- [Work required]: Write out each line of the material again, word for word.

+ + +

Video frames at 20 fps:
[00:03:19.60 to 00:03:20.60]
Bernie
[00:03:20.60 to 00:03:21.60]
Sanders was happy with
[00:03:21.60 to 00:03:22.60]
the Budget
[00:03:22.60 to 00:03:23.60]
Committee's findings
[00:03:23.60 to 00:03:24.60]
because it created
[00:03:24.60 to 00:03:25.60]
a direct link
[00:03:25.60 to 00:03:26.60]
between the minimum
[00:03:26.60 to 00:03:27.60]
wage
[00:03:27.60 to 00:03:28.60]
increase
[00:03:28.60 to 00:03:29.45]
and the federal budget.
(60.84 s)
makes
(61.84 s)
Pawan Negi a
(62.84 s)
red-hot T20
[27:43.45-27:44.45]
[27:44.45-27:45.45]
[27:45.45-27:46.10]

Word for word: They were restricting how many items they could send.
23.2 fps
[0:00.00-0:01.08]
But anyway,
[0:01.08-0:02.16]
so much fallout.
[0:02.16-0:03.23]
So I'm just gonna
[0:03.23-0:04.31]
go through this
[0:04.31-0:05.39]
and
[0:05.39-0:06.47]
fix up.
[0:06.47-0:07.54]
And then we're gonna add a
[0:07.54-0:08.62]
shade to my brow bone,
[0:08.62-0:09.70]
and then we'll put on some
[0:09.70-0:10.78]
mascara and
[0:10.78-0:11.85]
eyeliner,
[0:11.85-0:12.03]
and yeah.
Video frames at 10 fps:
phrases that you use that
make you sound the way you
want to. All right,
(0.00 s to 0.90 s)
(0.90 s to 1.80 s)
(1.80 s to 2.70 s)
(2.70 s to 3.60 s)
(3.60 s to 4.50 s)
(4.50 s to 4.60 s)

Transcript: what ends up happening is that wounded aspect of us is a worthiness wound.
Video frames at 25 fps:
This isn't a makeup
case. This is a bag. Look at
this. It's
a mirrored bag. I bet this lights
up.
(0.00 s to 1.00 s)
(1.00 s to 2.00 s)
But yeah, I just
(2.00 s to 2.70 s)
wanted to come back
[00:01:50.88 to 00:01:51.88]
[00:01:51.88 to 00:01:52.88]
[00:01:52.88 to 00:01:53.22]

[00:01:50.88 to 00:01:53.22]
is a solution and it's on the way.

+ + +

- [Response to the task]:
Video frames at 20 fps:
[00:03:19.60 to 00:03:20.60]
Bernie
[00:03:20.60 to 00:03:21.60]
Sanders was happy with
[00:03:21.60 to 00:03:22.60]
the Budget
[00:03:22.60 to 00:03:23.60]
Committee's findings
[00:03:23.60 to 00:03:24.60]
because it created
[00:03:24.60 to 00:03:25.60]
a direct link
[00:03:25.60 to 00:03:26.60]
between the minimum
[00:03:26.60 to 00:03:27.60]
wage
[00:03:27.60 to 00:03:28.60]
increase
[00:03:28.60 to 00:03:29.45]
and the federal budget.
(60.84 s)
makes
(61.84 s)
Pawan Negi a
(62.84 s)
red-hot T20
[27:43.45-27:44.45]
[27:44.45-27:45.45]
[27:45.45-27:46.10]

Word for word: They were restricting how many items they could send.
23.2 fps
[0:00.00-0:01.08]
But anyway,
[0:01.08-0:02.16]
so much fallout.
[0:02.16-0:03.23]
So I'm just gonna
[0:03.23-0:04.31]
go through this
[0:04.31-0:05.39]
and
[0:05.39-0:06.47]
fix up.
[0:06.47-0:07.54]
And then we're gonna add a
[0:07.54-0:08.62]
shade to my brow bone,
[0:08.62-0:09.70]
and then we'll put on some
[0:09.70-0:10.78]
mascara and
[0:10.78-0:11.85]
eyeliner,
[0:11.85-0:12.03]
and yeah.
Video frames at 10 fps:
phrases that you use that
make you sound the way you
want to. All right,
(0.00 s to 0.90 s)
(0.90 s to 1.80 s)
(1.80 s to 2.70 s)
(2.70 s to 3.60 s)
(3.60 s to 4.50 s)
(4.50 s to 4.60 s)

Transcript: what ends up happening is that wounded aspect of us is a worthiness wound.
Video frames at 25 fps:
This isn't a makeup
case. This is a bag. Look at
this. It's
a mirrored bag. I bet this lights
up.
(0.00 s to 1.00 s)
(1.00 s to 2.00 s)
But yeah, I just
(2.00 s to 2.70 s)
wanted to come back
[00:01:50.88 to 00:01:51.88]
[00:01:51.88 to 00:01:52.88]
[00:01:52.88 to 00:01:53.22]

[00:01:50.88 to 00:01:53.22]
is a solution and it's on the way.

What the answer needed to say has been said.